De ce que nous avions entendu, je suis partie en étant convaincue qu’il ne restait personne, mes enfants inclus, car il était difficile que quelqu’un te dise que tout le monde est mort. Dans un premier temps, chacun voulait savoir le sort de ses siens. La seule information qui circulait, était que tout le monde était mort et on ne cherchait pas à se renseigner davantage.
Quand vous analysez comment est-ce que le massacre a eu lieu et la proximité des camps des militaires et des policiers qui étaient chargés de sécuriser le camp durant la nuit, on ne comprend rien du tout. Quand j’associe cela à l’avertissement du militaire qui m’avait dit que je me souviendrai de lui toute ma vie, ce qui est d’ailleurs vrai, puisque je parle encore de lui jusqu’à présent (16 ans après), il nous est difficile de comprendre ce carnage. C’est de cette façon que moi et mes enfants avions eu la vie sauve. Il n’y a aucune ruse de notre part qui justifierait le fait que nous soyons sortis indemnes de l’attaque. Que ce soit en 1996 ou en 2004 à Gatumba, il n’y a eu aucune influence de notre part ou d’une autre personne pour que nous ayons la vie sauve. Nous devons cela à la main de Dieu.
A Gatumba on n’a rien entendu d’un quelconque secours de l’armée Burundaise pour disperser les assaillants ! Non ! Ces assaillants étaient venus ; ils avaient attaqué le camp sans être gêner par qui que ce soit. Bien que Agathon Rwassa ait revendiqué l’attaque du camp, nous sommes convaincus qu’il y avait la complicité de nos frères congolais, si je m’en tiens à l’information qui m’avait été donnée par le militaire à veille du massacre. En outre, nous n’avons jamais entendu l’Etat congolais demander des comptes à rendre au Burundi pour ses citoyens tués sur son sol.

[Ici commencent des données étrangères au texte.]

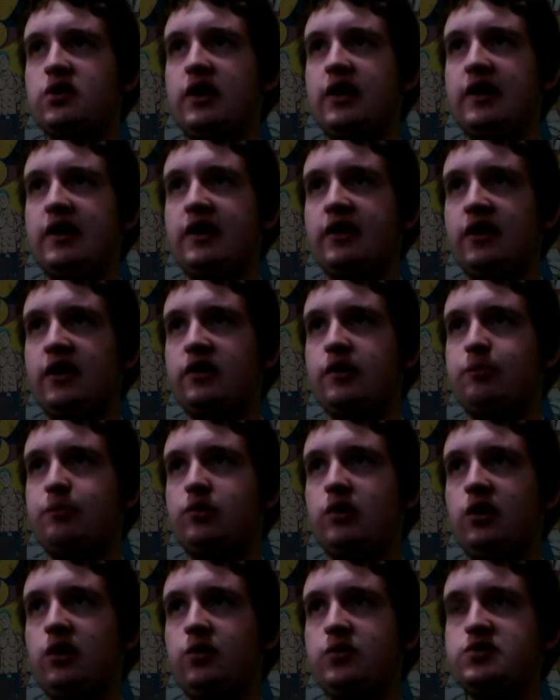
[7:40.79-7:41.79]
and another
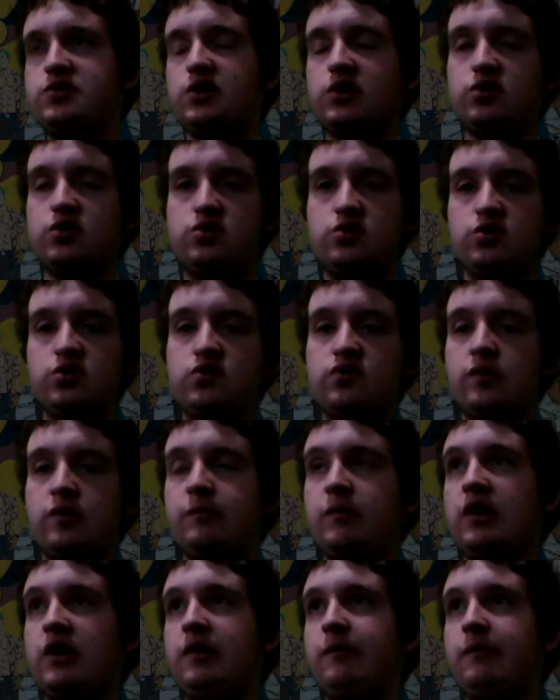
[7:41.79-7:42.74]
pro is you can choose from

Cela est le témoignage des événements douloureux que j’ai vécu dans ma vie ; mais celle-ci n’est pas faite que de cela. J’ai eu à vivre d’autres événements heureux, mais j’ai voulu seulement raviver les souvenirs de ces événements douloureux, lors de cette période commémorative des mois d’Aout et de septembre. Le premier mois nous rappelle le massacre de Gatumba et le dernier celui de la population Banyamulenge de Bibogobogo. Ces deux mois sont les plus terribles pour moi, à la suite de la mémoire négativement chargée de l’histoire de ma vie qu’ils ravivent.